The Tuscan Padres of the Pacific Coast League (Triple-A, San Diego Padres) relocated to El Paso, Texas for the 2014 season and last Tuesday the team unveiled their new name and logos. The El Paso Chihuahuas was picked as the new moniker, beating out finalists such as the Aardvarks, Buckaroos, Desert Gators, and Sun Dogs. Chihuahuas was said to be chosen because the owner of the club wanted to “first and foremost appeal to children and families” while also “representing El Paso’s spirit and fiercely-loyal community”.

While the name does certainly appeal to families and children; adults (who typically spend money on baseball teams) aren’t too happy. A petition has circulated ’round demanding the team change their nickname and to allow fans to have the final say on what they will be called (good luck with that!).

“El Pasoans have shown numerous reasons as to why we oppose this name, ranging from ‘non-intimidating’ and ‘stereotypically offensive’ to downright ‘ugly’”, reads the petition.

Whether you agree with them or not, the petition is closing in on 10,000 signatures, which is damn impressive for something like the nickname of a minor league baseball team.

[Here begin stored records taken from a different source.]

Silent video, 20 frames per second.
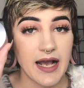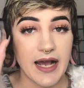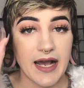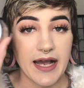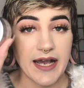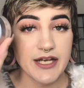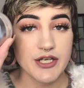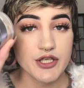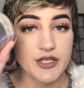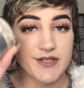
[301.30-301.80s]

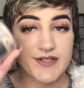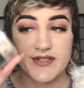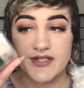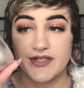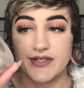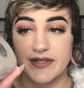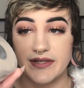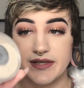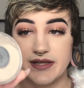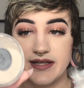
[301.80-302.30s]

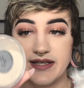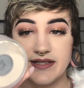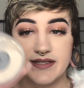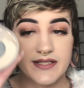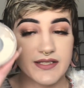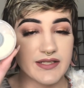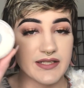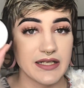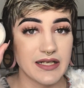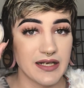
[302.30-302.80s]
This
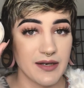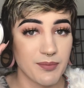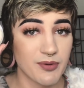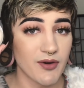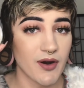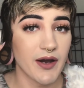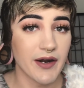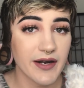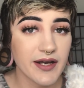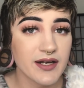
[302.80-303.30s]
is a
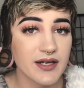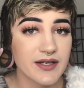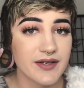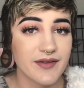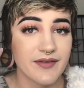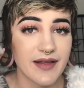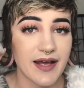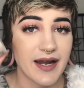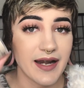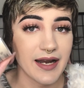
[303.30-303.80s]
product
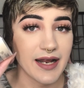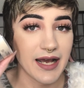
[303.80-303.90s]
that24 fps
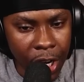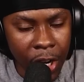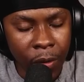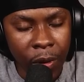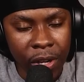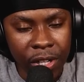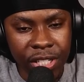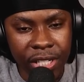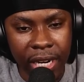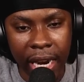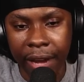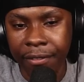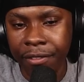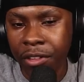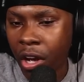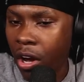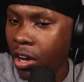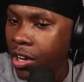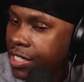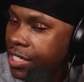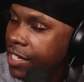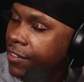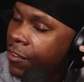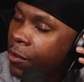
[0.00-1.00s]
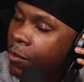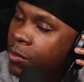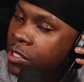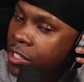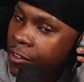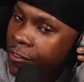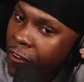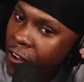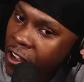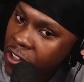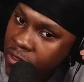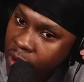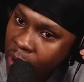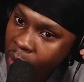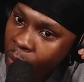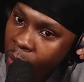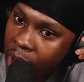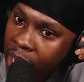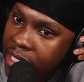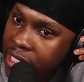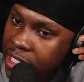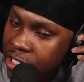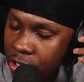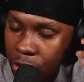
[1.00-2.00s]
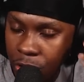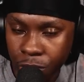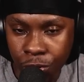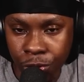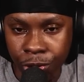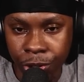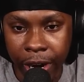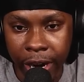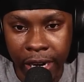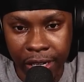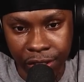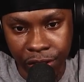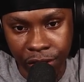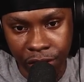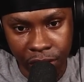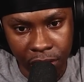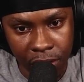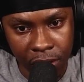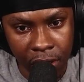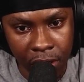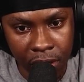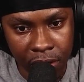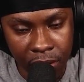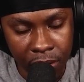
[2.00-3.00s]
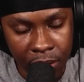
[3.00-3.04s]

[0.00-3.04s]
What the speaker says: question I have to ask, and if it was the first one, why is it so trash, you know?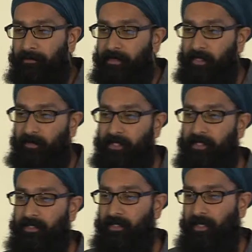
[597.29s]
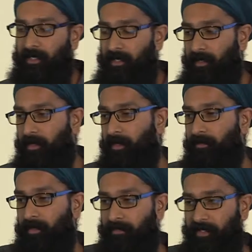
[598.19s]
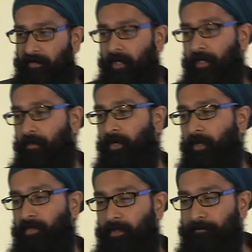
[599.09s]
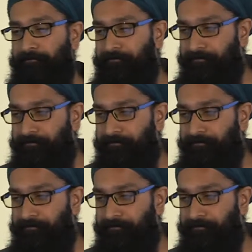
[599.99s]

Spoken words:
which is a bit of a harder problem.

As for the logos, for the name the guys at Brandiose were handed you have to admit they did a great job. The primary mark features a snarling chihuahua wearing a spiked red collar, alternate marks include crossed dog bones framing a baseball, a stylized “EP” for “El Paso” and my favourite, a tribute to their big league club in San Diego. Instead of the Swingin’ Friar, you got the Swingin’ Chihuahua using a dog bone as a baseball bat. Genuis.

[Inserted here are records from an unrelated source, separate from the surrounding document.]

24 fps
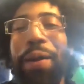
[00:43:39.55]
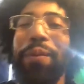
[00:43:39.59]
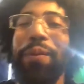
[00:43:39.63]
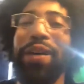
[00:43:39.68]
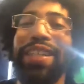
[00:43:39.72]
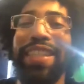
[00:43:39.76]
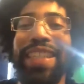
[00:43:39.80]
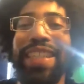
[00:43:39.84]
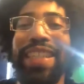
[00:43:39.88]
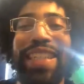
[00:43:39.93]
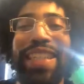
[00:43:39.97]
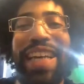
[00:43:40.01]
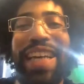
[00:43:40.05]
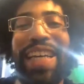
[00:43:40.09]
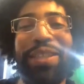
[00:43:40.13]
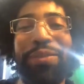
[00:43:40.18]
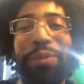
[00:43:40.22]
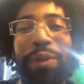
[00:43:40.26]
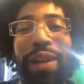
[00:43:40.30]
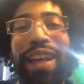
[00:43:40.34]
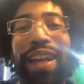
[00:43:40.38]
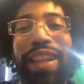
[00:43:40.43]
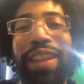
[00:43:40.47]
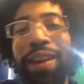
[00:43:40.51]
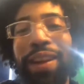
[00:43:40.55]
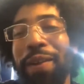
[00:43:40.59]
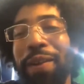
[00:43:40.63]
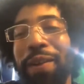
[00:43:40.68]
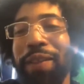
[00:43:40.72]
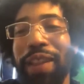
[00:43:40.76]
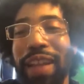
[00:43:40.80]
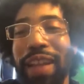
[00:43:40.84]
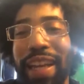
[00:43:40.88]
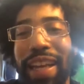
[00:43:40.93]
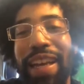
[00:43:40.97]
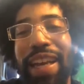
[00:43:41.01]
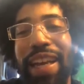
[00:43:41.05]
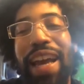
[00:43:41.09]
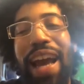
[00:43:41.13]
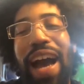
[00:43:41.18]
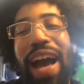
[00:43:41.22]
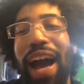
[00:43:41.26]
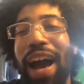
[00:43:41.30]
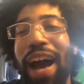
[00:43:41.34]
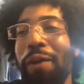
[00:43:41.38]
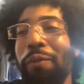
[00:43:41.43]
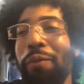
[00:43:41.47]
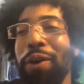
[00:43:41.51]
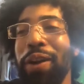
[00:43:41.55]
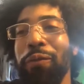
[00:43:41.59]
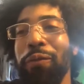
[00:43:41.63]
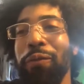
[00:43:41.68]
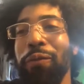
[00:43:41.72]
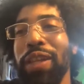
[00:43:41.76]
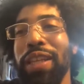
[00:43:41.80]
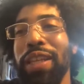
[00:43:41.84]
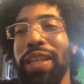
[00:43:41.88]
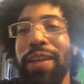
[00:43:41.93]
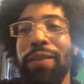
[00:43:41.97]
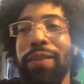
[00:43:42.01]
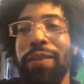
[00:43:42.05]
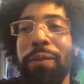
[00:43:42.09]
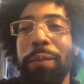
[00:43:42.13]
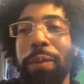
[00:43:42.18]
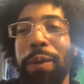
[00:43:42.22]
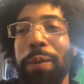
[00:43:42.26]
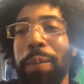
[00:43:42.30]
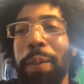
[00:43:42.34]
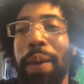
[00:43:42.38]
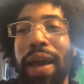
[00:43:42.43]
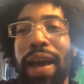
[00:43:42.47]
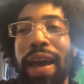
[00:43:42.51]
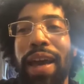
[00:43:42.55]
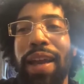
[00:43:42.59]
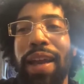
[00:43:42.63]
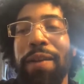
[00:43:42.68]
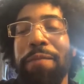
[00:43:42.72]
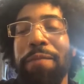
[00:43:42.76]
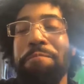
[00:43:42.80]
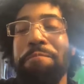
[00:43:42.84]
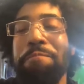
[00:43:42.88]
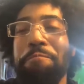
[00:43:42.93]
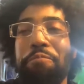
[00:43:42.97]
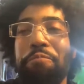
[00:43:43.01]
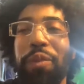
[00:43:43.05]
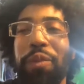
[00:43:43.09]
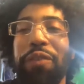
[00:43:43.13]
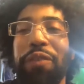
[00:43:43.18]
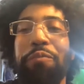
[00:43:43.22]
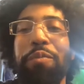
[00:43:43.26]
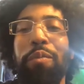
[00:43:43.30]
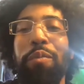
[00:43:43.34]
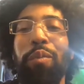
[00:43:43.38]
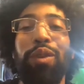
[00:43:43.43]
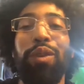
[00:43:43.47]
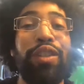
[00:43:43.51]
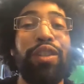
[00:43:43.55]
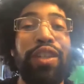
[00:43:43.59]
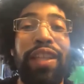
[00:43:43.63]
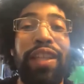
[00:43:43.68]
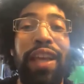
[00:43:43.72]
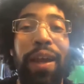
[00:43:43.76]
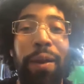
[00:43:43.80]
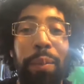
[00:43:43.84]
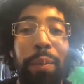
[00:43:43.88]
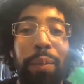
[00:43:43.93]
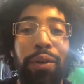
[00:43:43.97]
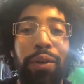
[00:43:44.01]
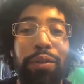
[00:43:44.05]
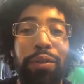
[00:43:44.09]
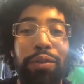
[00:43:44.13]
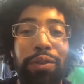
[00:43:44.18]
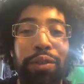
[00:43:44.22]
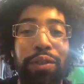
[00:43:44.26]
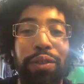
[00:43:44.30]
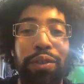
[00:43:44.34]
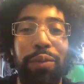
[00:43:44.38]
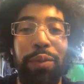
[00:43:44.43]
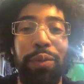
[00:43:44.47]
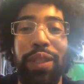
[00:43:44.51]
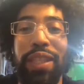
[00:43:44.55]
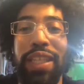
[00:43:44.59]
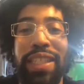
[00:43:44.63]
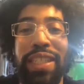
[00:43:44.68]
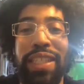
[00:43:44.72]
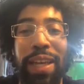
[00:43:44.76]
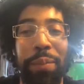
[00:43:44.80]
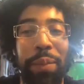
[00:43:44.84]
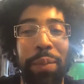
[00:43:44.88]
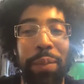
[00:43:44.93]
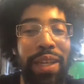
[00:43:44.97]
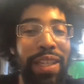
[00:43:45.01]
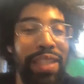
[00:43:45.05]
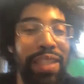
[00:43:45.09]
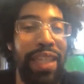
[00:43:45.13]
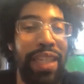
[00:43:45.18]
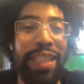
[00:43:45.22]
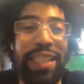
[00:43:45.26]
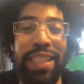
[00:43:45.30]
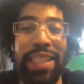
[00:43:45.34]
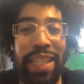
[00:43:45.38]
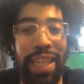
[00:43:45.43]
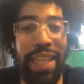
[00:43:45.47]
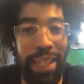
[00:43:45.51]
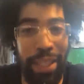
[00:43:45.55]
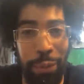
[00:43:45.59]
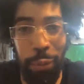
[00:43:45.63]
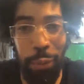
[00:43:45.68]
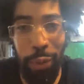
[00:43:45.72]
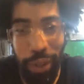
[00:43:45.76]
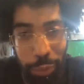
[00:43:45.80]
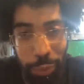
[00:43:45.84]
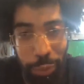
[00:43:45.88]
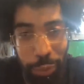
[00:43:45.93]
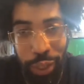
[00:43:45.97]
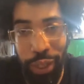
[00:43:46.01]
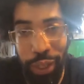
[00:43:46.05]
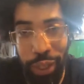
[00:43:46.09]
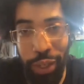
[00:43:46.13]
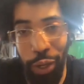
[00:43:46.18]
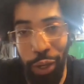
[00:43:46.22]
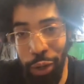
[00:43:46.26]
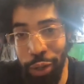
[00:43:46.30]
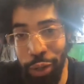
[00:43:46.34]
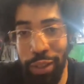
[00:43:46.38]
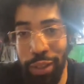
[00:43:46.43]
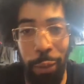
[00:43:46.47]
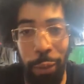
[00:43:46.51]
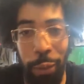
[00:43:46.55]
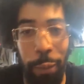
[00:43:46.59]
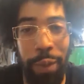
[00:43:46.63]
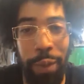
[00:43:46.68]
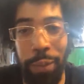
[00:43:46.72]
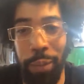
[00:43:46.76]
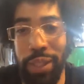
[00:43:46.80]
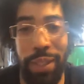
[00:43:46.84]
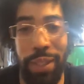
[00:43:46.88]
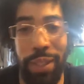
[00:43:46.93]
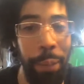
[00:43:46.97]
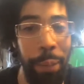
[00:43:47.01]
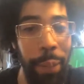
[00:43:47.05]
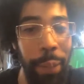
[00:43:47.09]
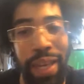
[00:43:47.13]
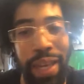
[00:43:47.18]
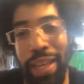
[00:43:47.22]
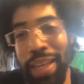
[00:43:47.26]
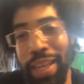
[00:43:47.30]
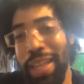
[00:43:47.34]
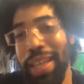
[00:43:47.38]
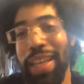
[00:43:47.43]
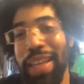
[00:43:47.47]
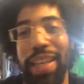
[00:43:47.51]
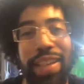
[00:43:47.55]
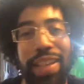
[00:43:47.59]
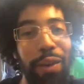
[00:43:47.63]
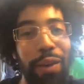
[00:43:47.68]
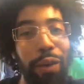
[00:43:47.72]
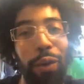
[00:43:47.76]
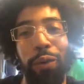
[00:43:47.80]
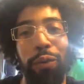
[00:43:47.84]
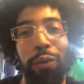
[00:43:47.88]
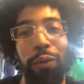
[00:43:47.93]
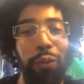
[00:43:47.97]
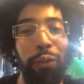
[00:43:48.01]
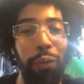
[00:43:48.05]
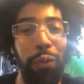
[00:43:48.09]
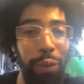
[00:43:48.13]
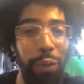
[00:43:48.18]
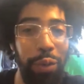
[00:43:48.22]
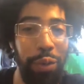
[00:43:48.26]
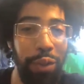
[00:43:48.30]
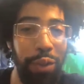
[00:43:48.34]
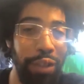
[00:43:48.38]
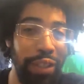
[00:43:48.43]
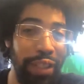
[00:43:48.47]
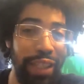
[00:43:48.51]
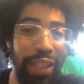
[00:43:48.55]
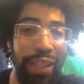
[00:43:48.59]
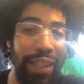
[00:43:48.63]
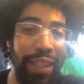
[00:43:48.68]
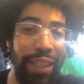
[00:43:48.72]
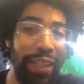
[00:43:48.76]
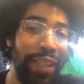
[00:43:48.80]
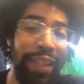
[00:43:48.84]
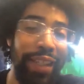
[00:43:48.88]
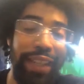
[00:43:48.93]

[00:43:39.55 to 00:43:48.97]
running the table. I wouldn't really even be mad if people took that approach with this game, because that's exactly what I'm trying to encourage. I want people to make their own rules, and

Uniforms for the Chihuahuas are expected to be unveiled in the next few weeks, all we know at this point is that the club will have five different caps, one red and the rest black.

Sticking at the Triple-A level but over in the International League, the Charlotte Knights, the top affiliate of the Chicago White Sox, also unveiled an entirely new Brandiose-designed identity this week when they introduced their new logos and colour scheme on Thursday. The Knights had used purple and green as their colour scheme since the early 1990s, starting in 2014 it’ll be black, gold, and silver; “the colours of royalty”, explained the club.


The Knights new primary mark features the head of a knight (appropriately enough) wearing silver armour, flowing around his head is a golden cape positioned in the shape of a C for Charlotte. “Knights” is written below in an olde-english style font with a crown on the “H” and the “T” in the shape of a cross. The team says their inspiration for the new wordmark was the old Charlotte Hornets minor league baseball team who played in the Queen City from 1901-71.

A whole host of alternate logos and caps were also introduced along with the new primary mark, one features a knight on horseback, both decked out in full armour wielding a sword with a cape flying in the wind; another a dragon impaled by a sword to form the shape of the letter “K”.  Cool.

Wrapping up Brandiose’s busy week down one level is the new look of the Texas League’s Arkansas Travelers (Double-A, LA Angels).


The Travelers were in need of a new look in a bad way, their previous primary logo while very unique, just… didn’t work anymore. A flying “A” with a blue swoosh behind it and a slogan overhead, yes, a slogan on a logo in 2013. Most fans of good design didn’t appreciate the “Greatest Game on Dirt” logo which the Travs used as their primary for the past two decades, rating it an embarrassingly low 3.3 out of 10 on SportsLogos.Net.

Replacing the “Flying A” is white horse head with a red A in front of it. It’s not the greatest logo in the world, but when compared to the old look it’s a masterpiece. As is the custom with a Brandiose designed logo set (as you’ve already learned), there’s a whole whack of alternate logos that go along with the primary identity, including one which retains the infamous “Greatest Game on Dirt” slogan from the old primary. It’s on an alternate now, much better, much more appropriate.